Тут необходимо отметить, что и Феофан Грек сделался в Москве заметной фигурой. Возвратившись из Крыма благополучно (лишь на сорок дней разминувшись с Тохтамышем, захватившим затем полуостров), он расширил мастерскую, расписал во дворце великого князя несколько палат и вплотную занялся иконостасом Архангельского собора. Помогали ему в этом братья Чёрные. В то же самое время он вторично познакомился и с Андреем Рублёвым. Тот покинул Троицкую обитель после смерти Сергия Радонежского в 1392 году и переселился в Москву, в Спасо-Андроников монастырь, где писал иконы. Здесь его и посетил Дорифор, лично прикатив на восточный берег Яузы.
Инок был уже зрелым мужчиной — тридцать два года от роду, — но казался моложе по причине жидкой бородёнки, бледного худого лица и детского выражения синих глаз. От присутствия именитого гостя чувствовал неловкость, то и дело кланялся, говорил извиняющимся голосом. Софиан спросил:
— Не желаешь ли примкнуть к Чёрным и ко мне, вместе поработать? Храм велик зело, и артелью трудиться будет поживей.
— Понимаю, да, — согласился Рублёв, беспрестанно кивая. — Но никак сие не осуществимо. Ты уж не взыщи, Феофан Николаич, не серчай и не думай, будто не желаю тебе помочь. Но уж дал согласие его светлости князю Юрию Дмитриевичу, что приеду к нему в Звенигород, в Саввино-Сторожевой монастырь, дабы написать в соборе лики Спаса, Михаила Архангела и апостола Павла. Изменить решение вельми неудобно. Он обидится.
Дорифор вздохнул:
— Жаль, конечно, но, как видно, ничего не поделаешь. Возвращайся скорее. Впереди у нас Благовещенский собор и домовая церковь самого Василия Дмитриевича. Подкачать не имеем права.
У Андрея по лицу пробежала нервная судорога:
— Ох, сумею ль соответствовать и тебя не подвесть? Аз есмь богомаз простой, и твоих высот не достигну никогда.
— Ну, не надо, не прибедняйся. Всё, что видел, вышедшее из-под кисти твоей, вдохновенно и благолепно. Мягко и душевно.
— Именно что мягко. Я пишу с любовью, ибо в умилении пребываю от святых отцов церкви. Не могу иначе. Ты же с ними со всеми на равных. Вроде был знаком. Вроде выхватил их лики из памяти. И они поражают воображение силой, мощью своею. А мои святые — не титаны, не громовержцы, но смиренники и угодники.
— Что ж с того? — продолжал спорить Софиан. — Очень хорошо.
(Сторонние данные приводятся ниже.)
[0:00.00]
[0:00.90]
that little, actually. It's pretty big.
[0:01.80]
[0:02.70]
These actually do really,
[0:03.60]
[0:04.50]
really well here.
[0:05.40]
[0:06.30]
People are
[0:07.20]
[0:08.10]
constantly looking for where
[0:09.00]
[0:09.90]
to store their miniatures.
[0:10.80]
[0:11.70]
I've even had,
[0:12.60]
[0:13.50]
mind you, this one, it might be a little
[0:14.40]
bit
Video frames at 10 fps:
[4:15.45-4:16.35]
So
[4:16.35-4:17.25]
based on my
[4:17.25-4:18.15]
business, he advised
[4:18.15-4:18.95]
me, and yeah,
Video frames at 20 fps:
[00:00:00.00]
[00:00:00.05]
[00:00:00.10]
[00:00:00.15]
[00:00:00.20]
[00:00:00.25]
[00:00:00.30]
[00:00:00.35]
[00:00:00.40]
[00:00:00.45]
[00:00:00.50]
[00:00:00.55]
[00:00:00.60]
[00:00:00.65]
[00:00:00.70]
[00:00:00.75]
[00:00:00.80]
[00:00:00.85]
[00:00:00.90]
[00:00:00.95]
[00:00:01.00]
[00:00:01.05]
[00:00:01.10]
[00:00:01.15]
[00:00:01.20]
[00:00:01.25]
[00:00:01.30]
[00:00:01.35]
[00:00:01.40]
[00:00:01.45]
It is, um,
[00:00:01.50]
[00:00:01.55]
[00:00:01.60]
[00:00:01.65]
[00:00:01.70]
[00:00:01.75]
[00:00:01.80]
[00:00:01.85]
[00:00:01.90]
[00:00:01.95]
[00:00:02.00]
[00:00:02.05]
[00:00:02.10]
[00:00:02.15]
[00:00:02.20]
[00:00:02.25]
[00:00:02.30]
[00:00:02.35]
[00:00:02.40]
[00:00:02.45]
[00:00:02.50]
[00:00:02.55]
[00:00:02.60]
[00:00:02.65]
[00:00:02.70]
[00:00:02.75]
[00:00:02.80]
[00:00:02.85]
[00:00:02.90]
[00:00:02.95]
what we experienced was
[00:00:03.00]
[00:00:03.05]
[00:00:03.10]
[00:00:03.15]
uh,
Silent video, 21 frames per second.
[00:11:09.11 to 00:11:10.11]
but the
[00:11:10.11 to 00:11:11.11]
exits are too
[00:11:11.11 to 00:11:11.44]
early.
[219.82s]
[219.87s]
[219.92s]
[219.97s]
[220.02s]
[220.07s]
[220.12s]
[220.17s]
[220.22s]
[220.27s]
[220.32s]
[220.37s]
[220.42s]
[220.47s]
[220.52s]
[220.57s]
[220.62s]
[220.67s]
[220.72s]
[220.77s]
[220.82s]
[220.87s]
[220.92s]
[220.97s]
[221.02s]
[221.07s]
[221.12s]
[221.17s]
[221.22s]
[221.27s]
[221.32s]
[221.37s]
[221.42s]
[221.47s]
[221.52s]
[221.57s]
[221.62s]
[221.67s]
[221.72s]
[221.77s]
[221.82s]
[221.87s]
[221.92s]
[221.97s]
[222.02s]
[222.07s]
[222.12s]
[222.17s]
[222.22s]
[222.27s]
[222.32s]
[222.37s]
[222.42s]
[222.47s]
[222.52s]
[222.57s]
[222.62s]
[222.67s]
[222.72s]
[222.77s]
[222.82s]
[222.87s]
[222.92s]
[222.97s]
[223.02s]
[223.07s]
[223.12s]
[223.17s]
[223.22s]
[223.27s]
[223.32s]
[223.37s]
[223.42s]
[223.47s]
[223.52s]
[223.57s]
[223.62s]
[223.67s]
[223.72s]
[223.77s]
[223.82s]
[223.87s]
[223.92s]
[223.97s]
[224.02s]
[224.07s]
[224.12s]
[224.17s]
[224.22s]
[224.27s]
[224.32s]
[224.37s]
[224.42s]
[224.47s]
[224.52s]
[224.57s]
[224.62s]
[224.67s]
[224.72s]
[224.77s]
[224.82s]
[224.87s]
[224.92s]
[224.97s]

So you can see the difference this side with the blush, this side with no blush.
Ты не должен походить на меня, я не должен походить на тебя. Коль объединимся, так наверняка дополним друг друга.
— ...И цветами пользуюсь не такими, как ты, — гнул своё Рублёв. — У тебя всё больше тёмная санкирь, я ж беру вохру, голубец, багор, изумруд... чтоб чрез них просвечивал белый левкас...
— Приспособимся как-нибудь.
— ...У тебя — твёрдость, крепость и прямая либо ломаная линия. У меня — покорность и послушание, закруглённость форм... У тебя широкий, сильный мазок, у меня мазки мелкия и нежныя...
— Чай, не подерёмся из-за мазков-то.
— Драться — нет, не хочу, не умею, не обучен. Лучше не пойду вовсе.
Грек нахмурился. Он сидел в дорогой лисьей шубе, в плотном, отороченном мехом кафтане, сапогах на меху, а на правой, изуродованной руке, на мизинце горел рубиновый перстень; выглядел боярином. А монах был одет в простое тёмное сукно и довольно старую войлочную обувь. Вроде лев встретился с испуганным зайцем.